## [Prompt]
Find the line that contains "[7:37.93-7:38.82]" in the records below, then repeat exactly that line and each one after it, leaving pictures out.

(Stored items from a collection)
######

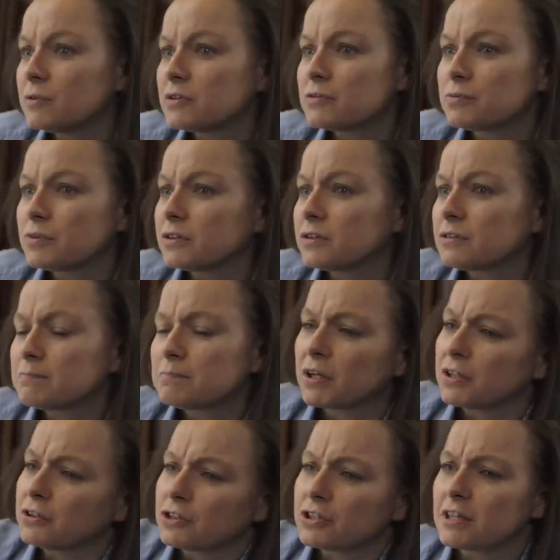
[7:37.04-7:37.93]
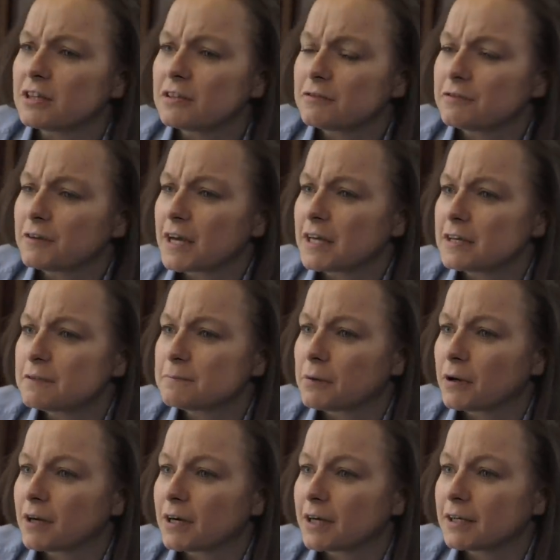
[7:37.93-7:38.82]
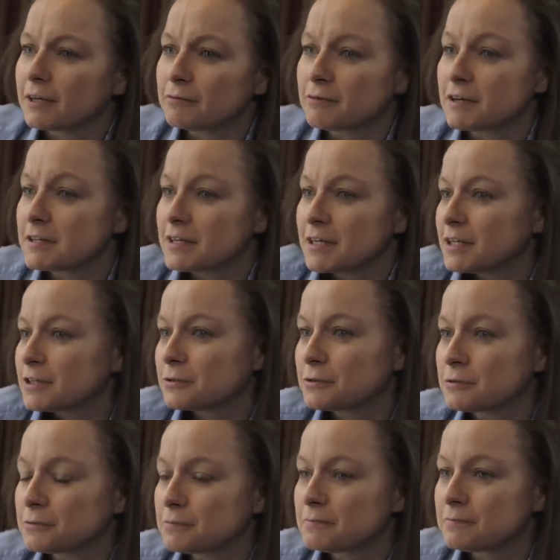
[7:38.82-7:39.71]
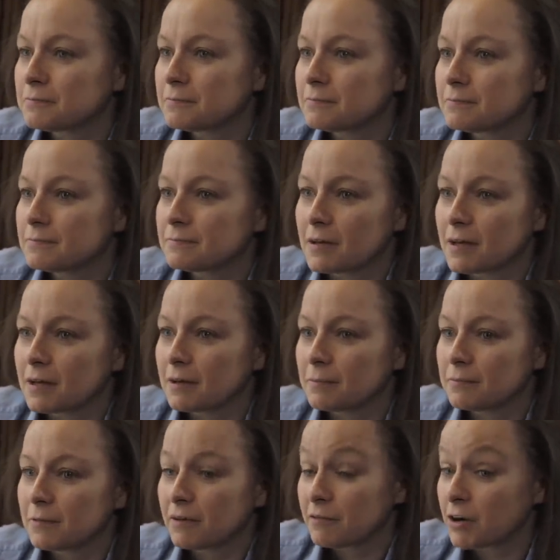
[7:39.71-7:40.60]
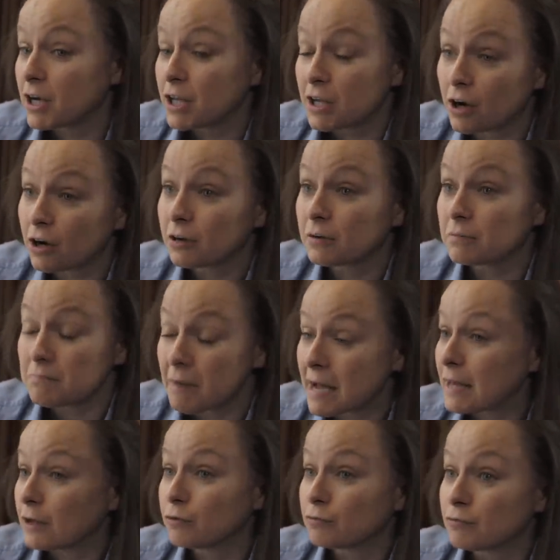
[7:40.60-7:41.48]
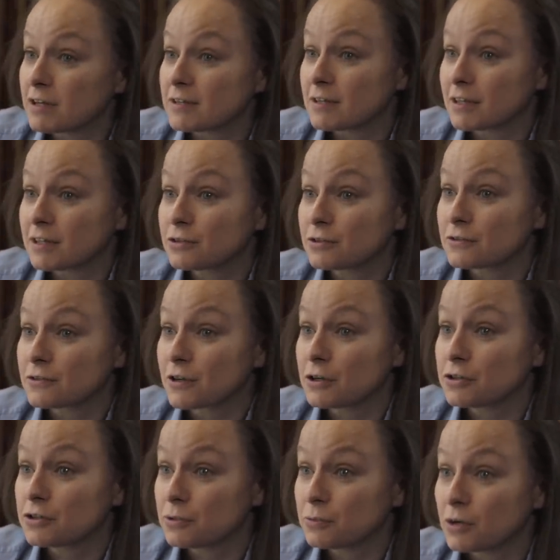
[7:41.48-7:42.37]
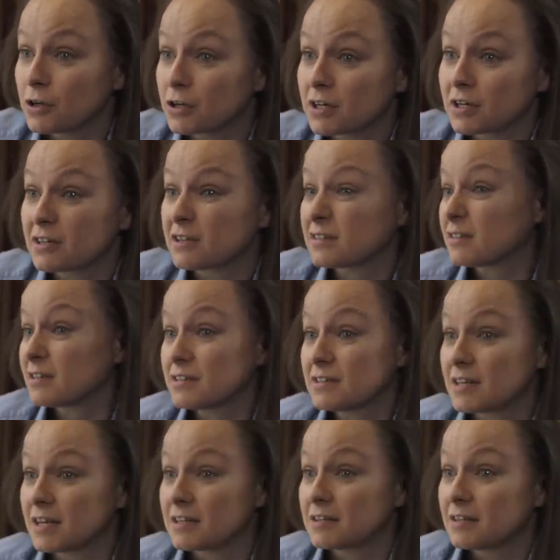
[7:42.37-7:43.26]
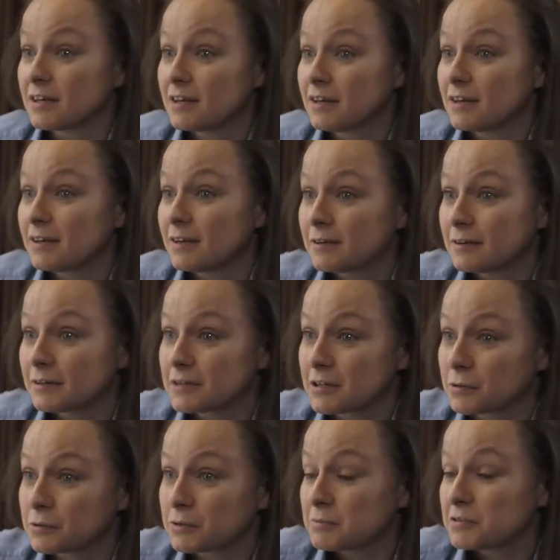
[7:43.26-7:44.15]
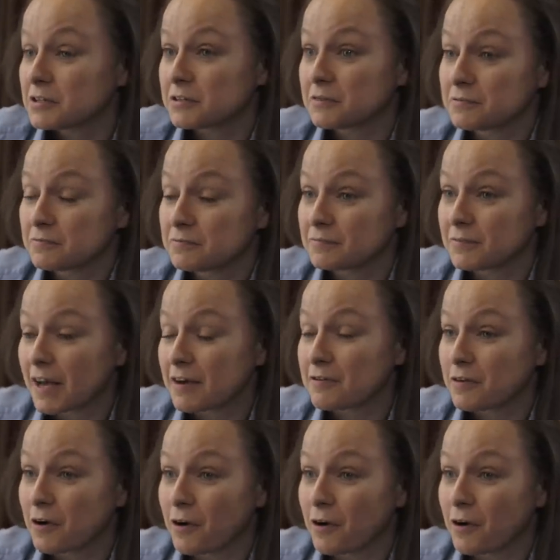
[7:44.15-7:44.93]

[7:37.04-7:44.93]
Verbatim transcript: was once punched in the face by a residential, um, a very young male residential social worker because I said, I told him to F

######

## [Task solution]
[7:37.93-7:38.82]
[7:38.82-7:39.71]
[7:39.71-7:40.60]
[7:40.60-7:41.48]
[7:41.48-7:42.37]
[7:42.37-7:43.26]
[7:43.26-7:44.15]
[7:44.15-7:44.93]

[7:37.04-7:44.93]
Verbatim transcript: was once punched in the face by a residential, um, a very young male residential social worker because I said, I told him to F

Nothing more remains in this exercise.